■ Description of the task: Within the records that follow, restate exactly the lines from the line with "[1100.87-1101.87s]" down to the line with "[1110.87-1111.87s]", including both. Omit the pictures.

········

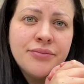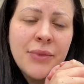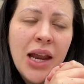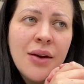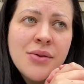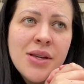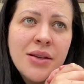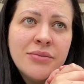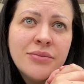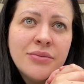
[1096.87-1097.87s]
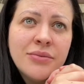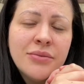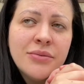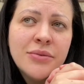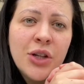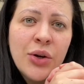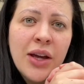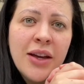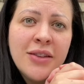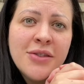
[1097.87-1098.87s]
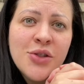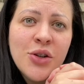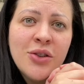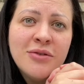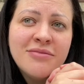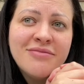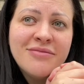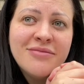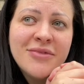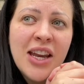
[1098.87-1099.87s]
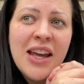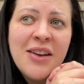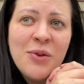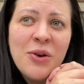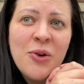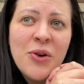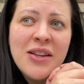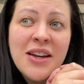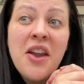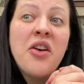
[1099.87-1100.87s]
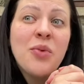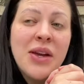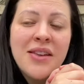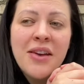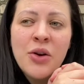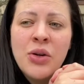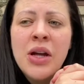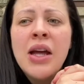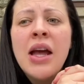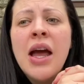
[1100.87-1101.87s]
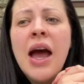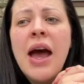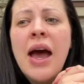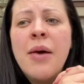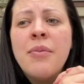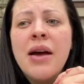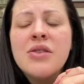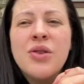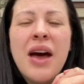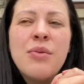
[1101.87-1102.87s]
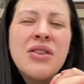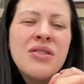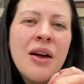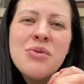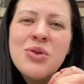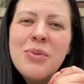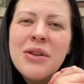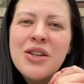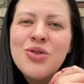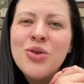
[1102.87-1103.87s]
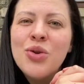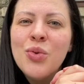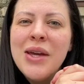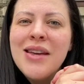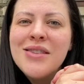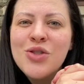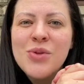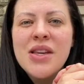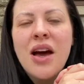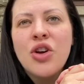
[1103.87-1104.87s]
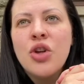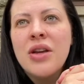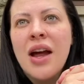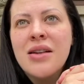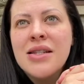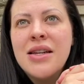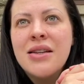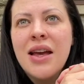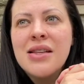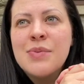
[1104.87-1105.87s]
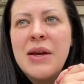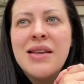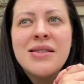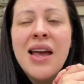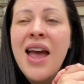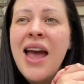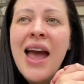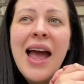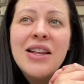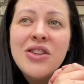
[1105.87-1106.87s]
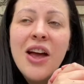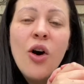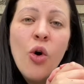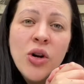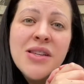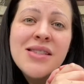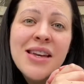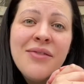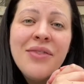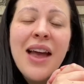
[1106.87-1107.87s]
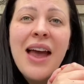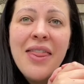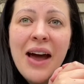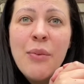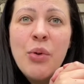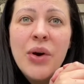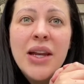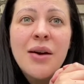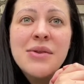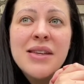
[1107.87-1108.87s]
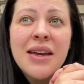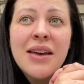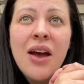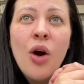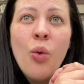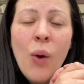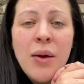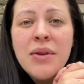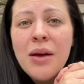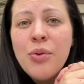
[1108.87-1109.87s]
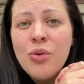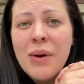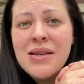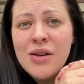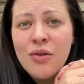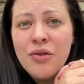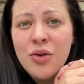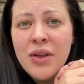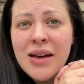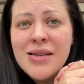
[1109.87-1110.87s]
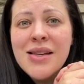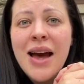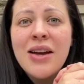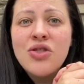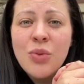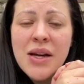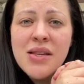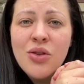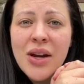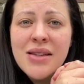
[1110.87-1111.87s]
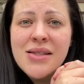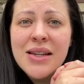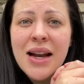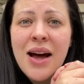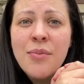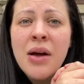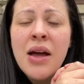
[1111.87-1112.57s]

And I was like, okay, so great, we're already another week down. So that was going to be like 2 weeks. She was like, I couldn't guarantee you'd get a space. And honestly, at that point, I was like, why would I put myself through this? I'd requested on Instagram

········

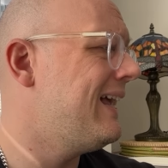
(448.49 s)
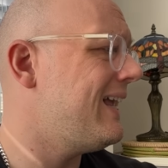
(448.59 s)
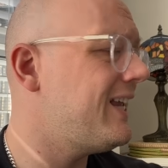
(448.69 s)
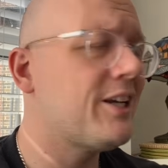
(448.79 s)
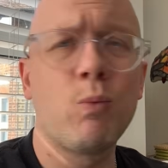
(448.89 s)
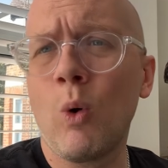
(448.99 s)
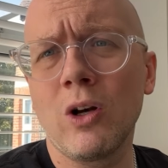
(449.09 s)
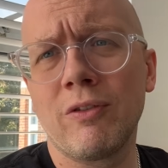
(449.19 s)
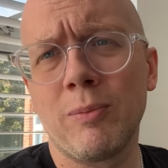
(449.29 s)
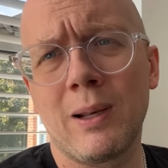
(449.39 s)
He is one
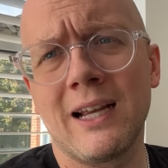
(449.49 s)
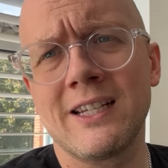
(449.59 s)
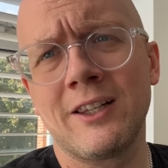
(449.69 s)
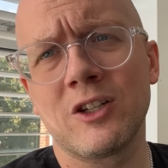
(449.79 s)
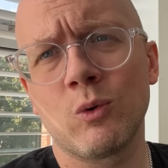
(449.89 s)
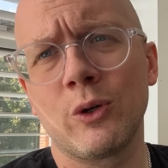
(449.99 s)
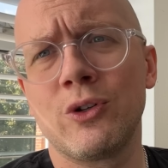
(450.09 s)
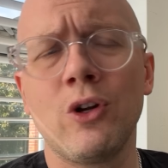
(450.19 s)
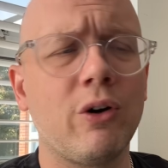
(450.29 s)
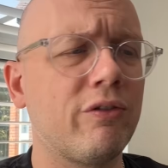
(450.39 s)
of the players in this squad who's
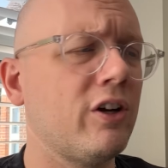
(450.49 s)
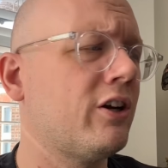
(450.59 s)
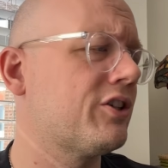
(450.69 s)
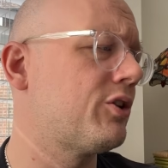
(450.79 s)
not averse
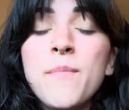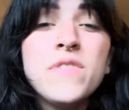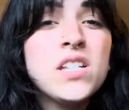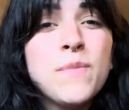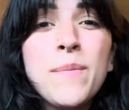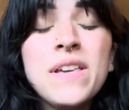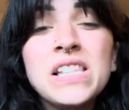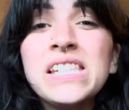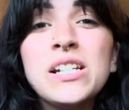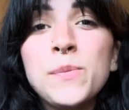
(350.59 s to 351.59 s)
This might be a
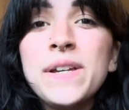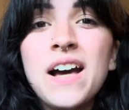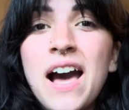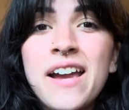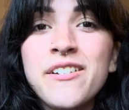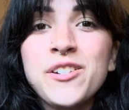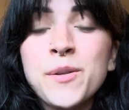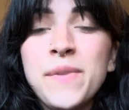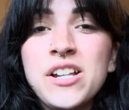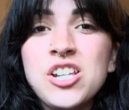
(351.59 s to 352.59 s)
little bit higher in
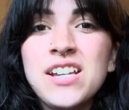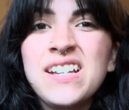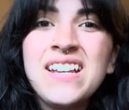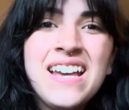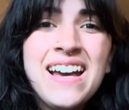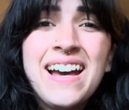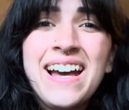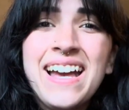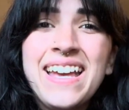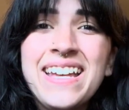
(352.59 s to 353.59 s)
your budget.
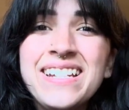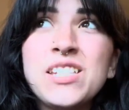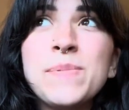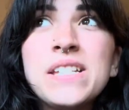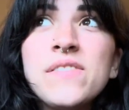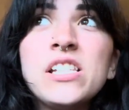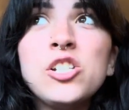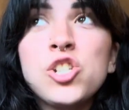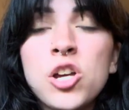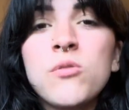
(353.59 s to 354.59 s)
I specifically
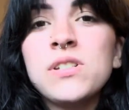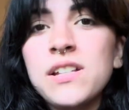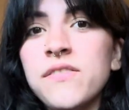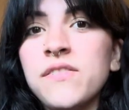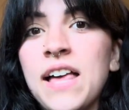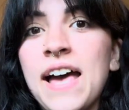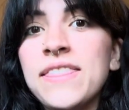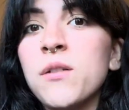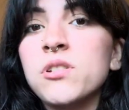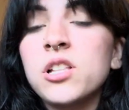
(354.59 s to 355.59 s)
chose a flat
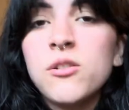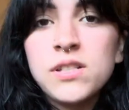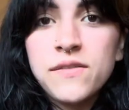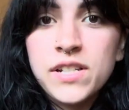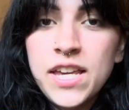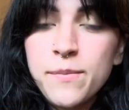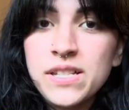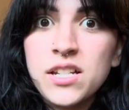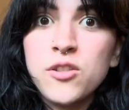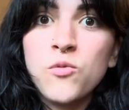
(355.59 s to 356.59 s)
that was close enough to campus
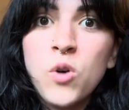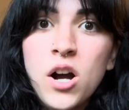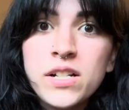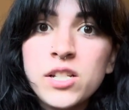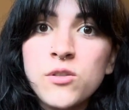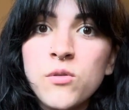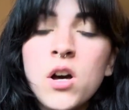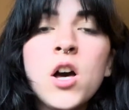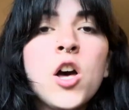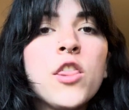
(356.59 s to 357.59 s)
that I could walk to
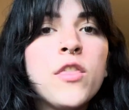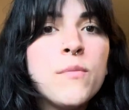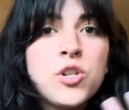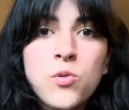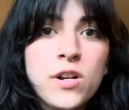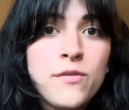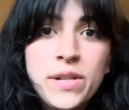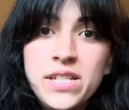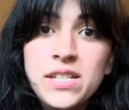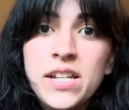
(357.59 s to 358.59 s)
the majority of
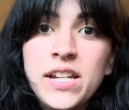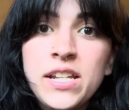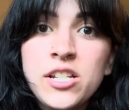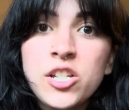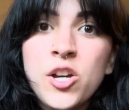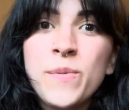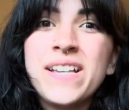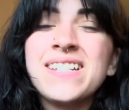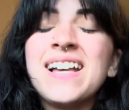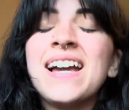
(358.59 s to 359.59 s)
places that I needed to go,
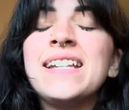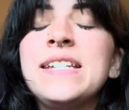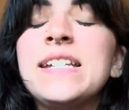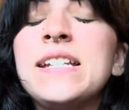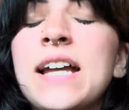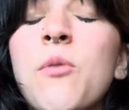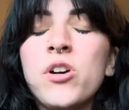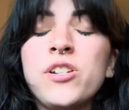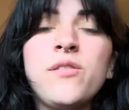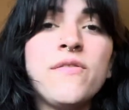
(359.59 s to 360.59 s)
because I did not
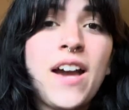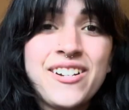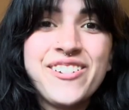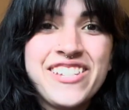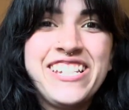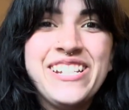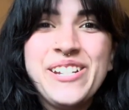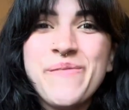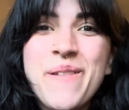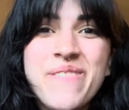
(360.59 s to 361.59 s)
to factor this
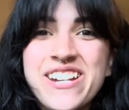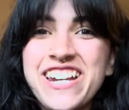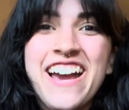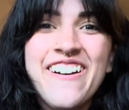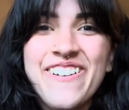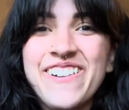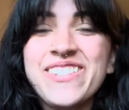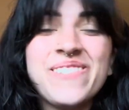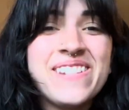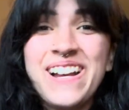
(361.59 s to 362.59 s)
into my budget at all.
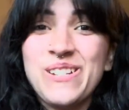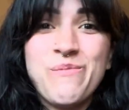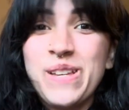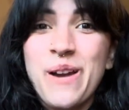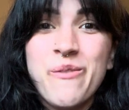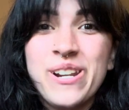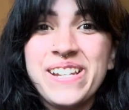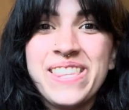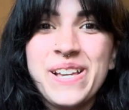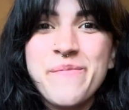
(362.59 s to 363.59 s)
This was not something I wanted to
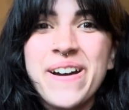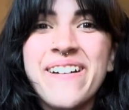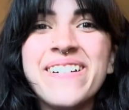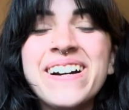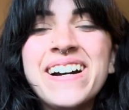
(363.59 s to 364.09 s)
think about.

········

■ Written solution:
[1100.87-1101.87s]
[1101.87-1102.87s]
[1102.87-1103.87s]
[1103.87-1104.87s]
[1104.87-1105.87s]
[1105.87-1106.87s]
[1106.87-1107.87s]
[1107.87-1108.87s]
[1108.87-1109.87s]
[1109.87-1110.87s]
[1110.87-1111.87s]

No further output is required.